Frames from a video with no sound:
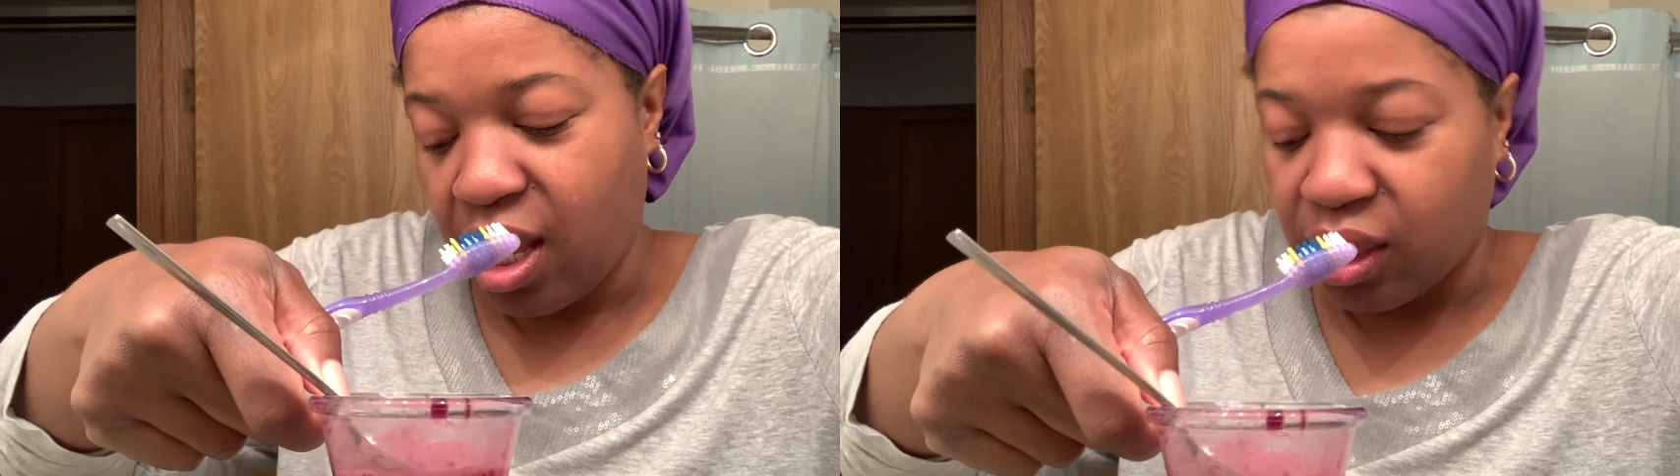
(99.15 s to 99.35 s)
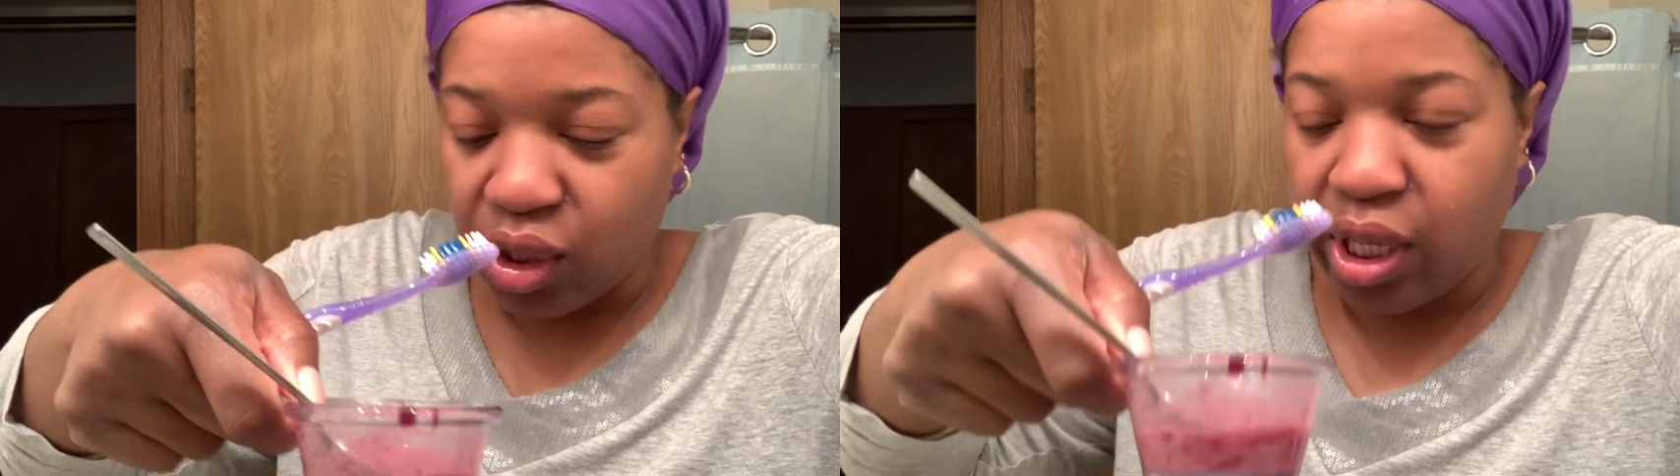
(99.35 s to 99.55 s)

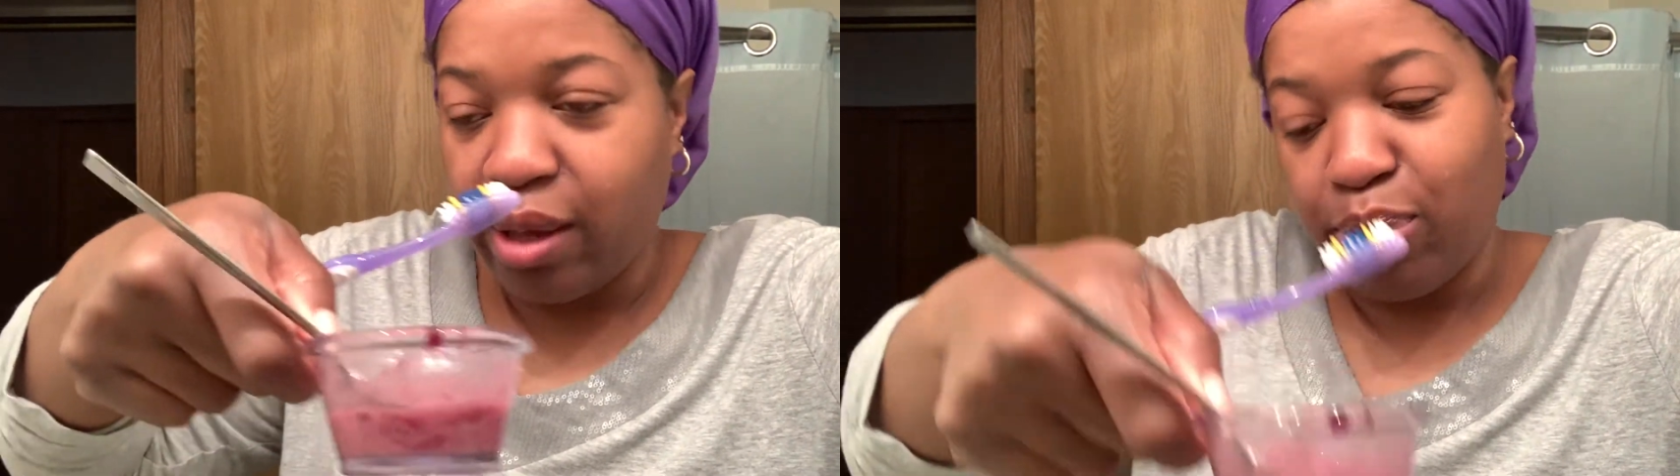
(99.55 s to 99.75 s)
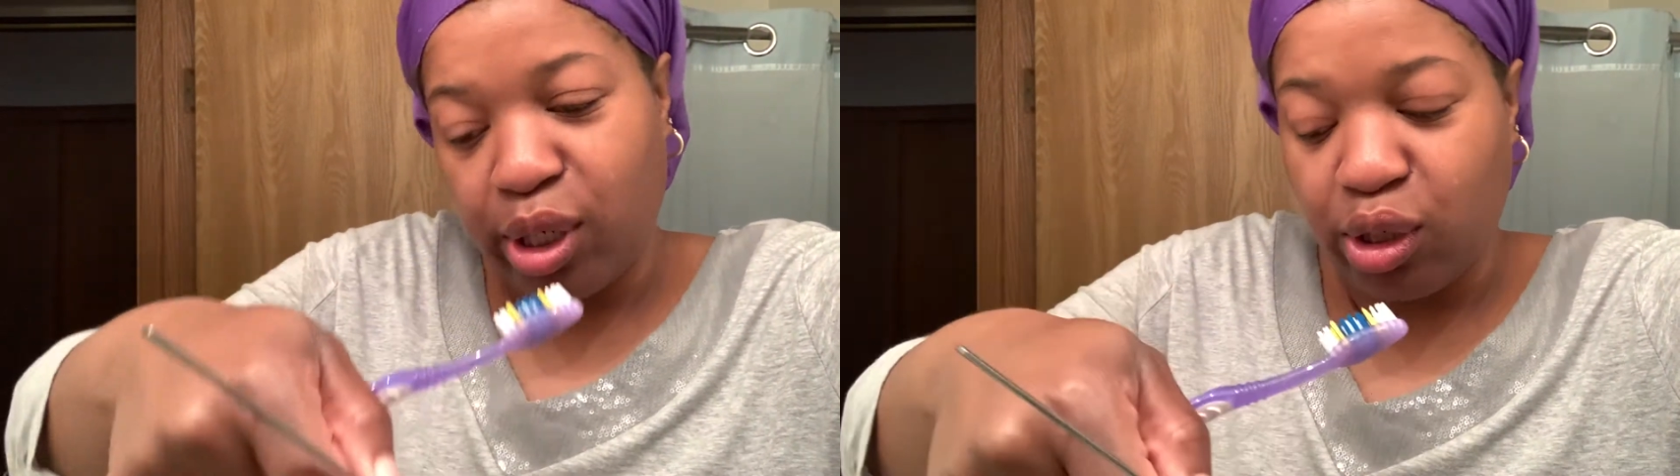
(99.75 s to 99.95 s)
Just keep
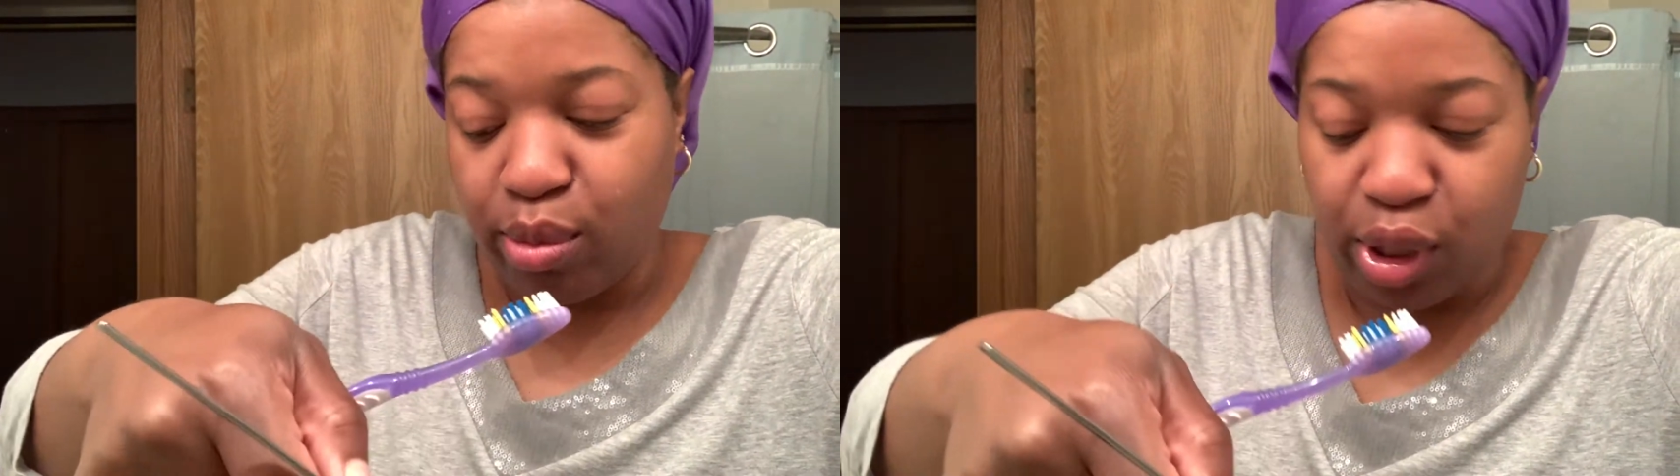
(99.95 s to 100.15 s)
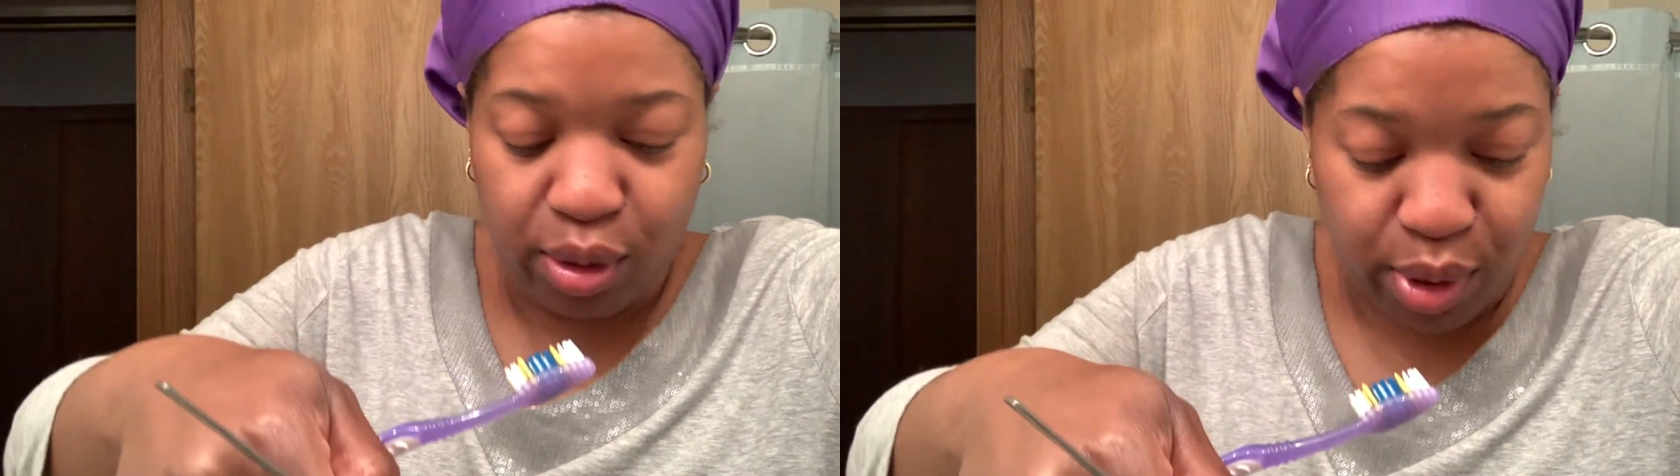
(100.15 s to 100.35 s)
brushing,
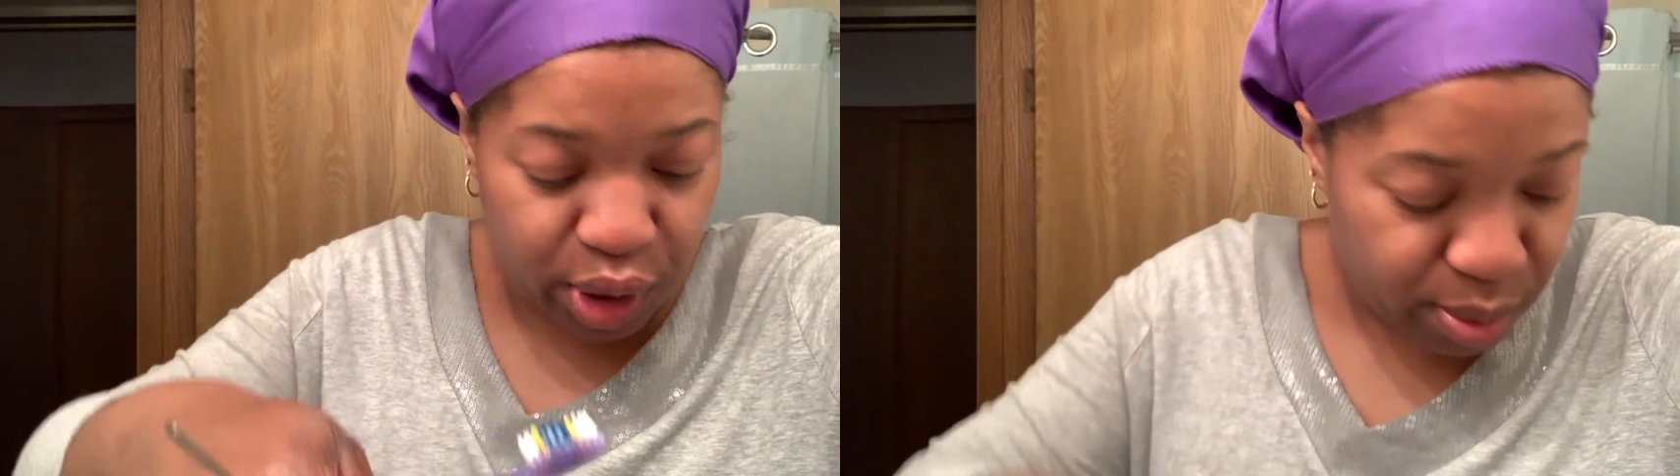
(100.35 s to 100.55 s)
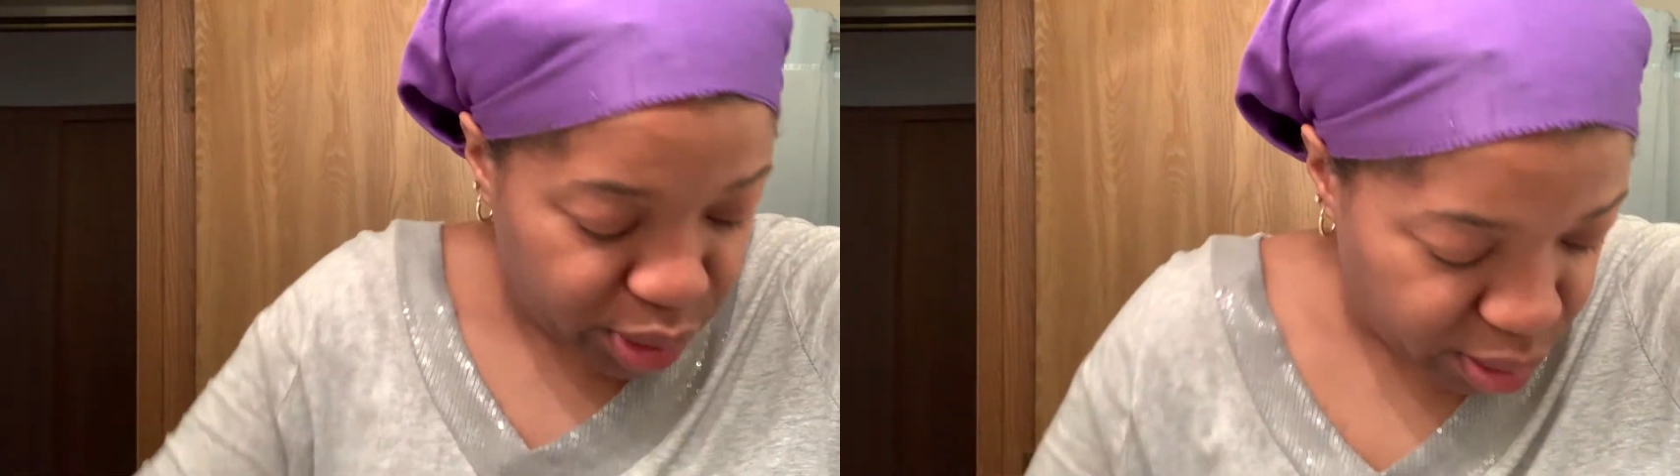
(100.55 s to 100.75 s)
brushing, brushing, brushing,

### What this task involves
The material above is to be set down exactly, with pictures removed.

### Exercise answer
Frames from a video with no sound:
(99.15 s to 99.35 s)
(99.35 s to 99.55 s)

(99.55 s to 99.75 s)
(99.75 s to 99.95 s)
Just keep
(99.95 s to 100.15 s)
(100.15 s to 100.35 s)
brushing,
(100.35 s to 100.55 s)
(100.55 s to 100.75 s)
brushing, brushing, brushing,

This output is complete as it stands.